Project Overview
I worked on fine-tuning NVIDIA’s GR00T N1.5 model for controlling an SO-100 robotic arm. The project involved dataset preparation, memory optimization for 16GB VRAM constraints, model training with LoRA techniques, and deployment setup for real-world robot control.
The goal was to train the model to perform pick-and-place manipulation tasks using the instruction “pick up the striped box and put it into the white plate” with dual-camera visual input.
Hardware Setup
- Robot: SO-100 robotic arm (6 DOF: 5 arm joints + 1 gripper)
- Cameras: Dual camera system at 640x480, 30fps
- GPU: RTX 4080 Super with 16GB VRAM
- Dataset: 20 episodes, 5,197 frames of manipulation demonstrations
- Model: NVIDIA GR00T N1.5 (3B parameters)
Dataset Preparation and Debugging
Issue 1: Blank Visualization Plots
The dataset visualization script displayed blank canvases for state/action plots.

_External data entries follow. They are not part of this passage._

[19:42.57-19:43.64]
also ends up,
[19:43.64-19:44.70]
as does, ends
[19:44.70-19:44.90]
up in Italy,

Root Cause: The script had hardcoded humanoid robot keys (left_arm, right_arm, left_hand, right_hand) while the SO-100 dataset uses different keys (single_arm, gripper).

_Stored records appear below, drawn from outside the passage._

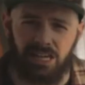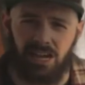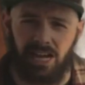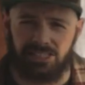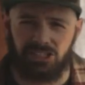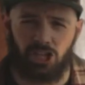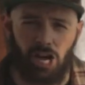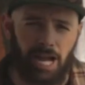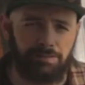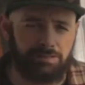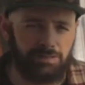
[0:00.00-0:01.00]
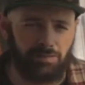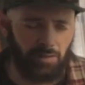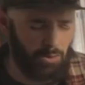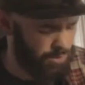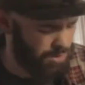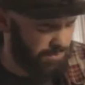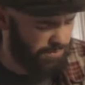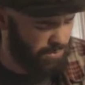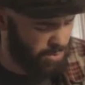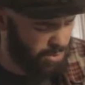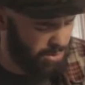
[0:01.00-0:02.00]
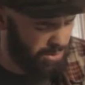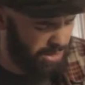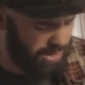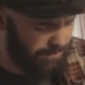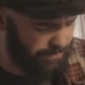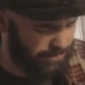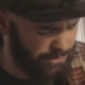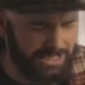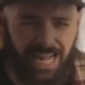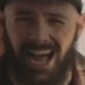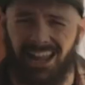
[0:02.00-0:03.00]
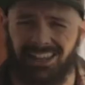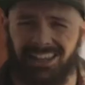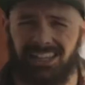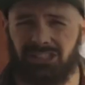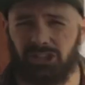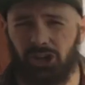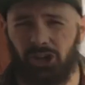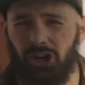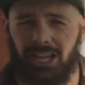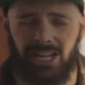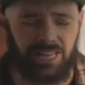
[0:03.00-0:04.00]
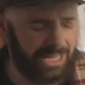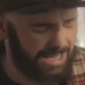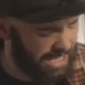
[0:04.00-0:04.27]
as chives for your salads or cooking like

Solution: Modified the visualization function to auto-detect keys from the dataset:
# Before: hardcoded humanoid keys
shared_keys = ["left_arm", "right_arm", "left_hand", "right_hand"]
# After: auto-detect from dataset
if shared_keys is None: shared_keys = [key.replace("state.", "") for key in state_dict.keys()] print(f"Auto-detected keys to plot: {shared_keys}")
Issue 2: Camera Mapping Discrepancy
The visualization showed the wrist camera perspective when it should have shown the scene camera.
Investigation: Checked the dataset’s modality.json mappings and discovered that during data collection, the camera naming was swapped:
observation.images.mainwas actually the wrist/gripper cameraobservation.images.secondary_0was actually the scene camera
Solution: Corrected the mappings in modality.json:
"video": { "front": {"original_key": "observation.images.secondary_0"}, // Scene camera "wrist": {"original_key": "observation.images.main"} // Wrist camera
}
Verification: Created a diagnostic script that confirmed the mapping correction by comparing raw video frames with dataset loader output.
Issue 3: Missing Video Metadata
Dataset loading failed due to missing video metadata fields.
Solution: Added the required fields to info.json:
info['features'][key]['info']['video.channels'] = 3 info['features'][key]['info']['video.height'] = 720 info['features'][key]['info']['video.width'] = 1280
Memory Optimization Challenge
The Problem: CUDA Out of Memory
Initial training attempts all failed with out-of-memory errors, even with very small batch sizes:
| Attempt | Batch Size | Gradient Accum | Result |
|---|---|---|---|
| 1 | 64 | 2 | OOM at step 0 |
| 2 | 32 | 4 | OOM at step 0 |
| 3 | 16 | 8 | OOM at step 0 |
| 4 | 8 | 16 | OOM at step 0 |
| 5 | 4 | 32 | OOM at step 0 |
| 6 | 2 | 64 | OOM during optimizer step |
Analysis: The base model has 3B parameters, plus a 550M parameter diffusion model. The Adam optimizer requires 2x memory for momentum and variance states, exceeding the 16GB VRAM limit.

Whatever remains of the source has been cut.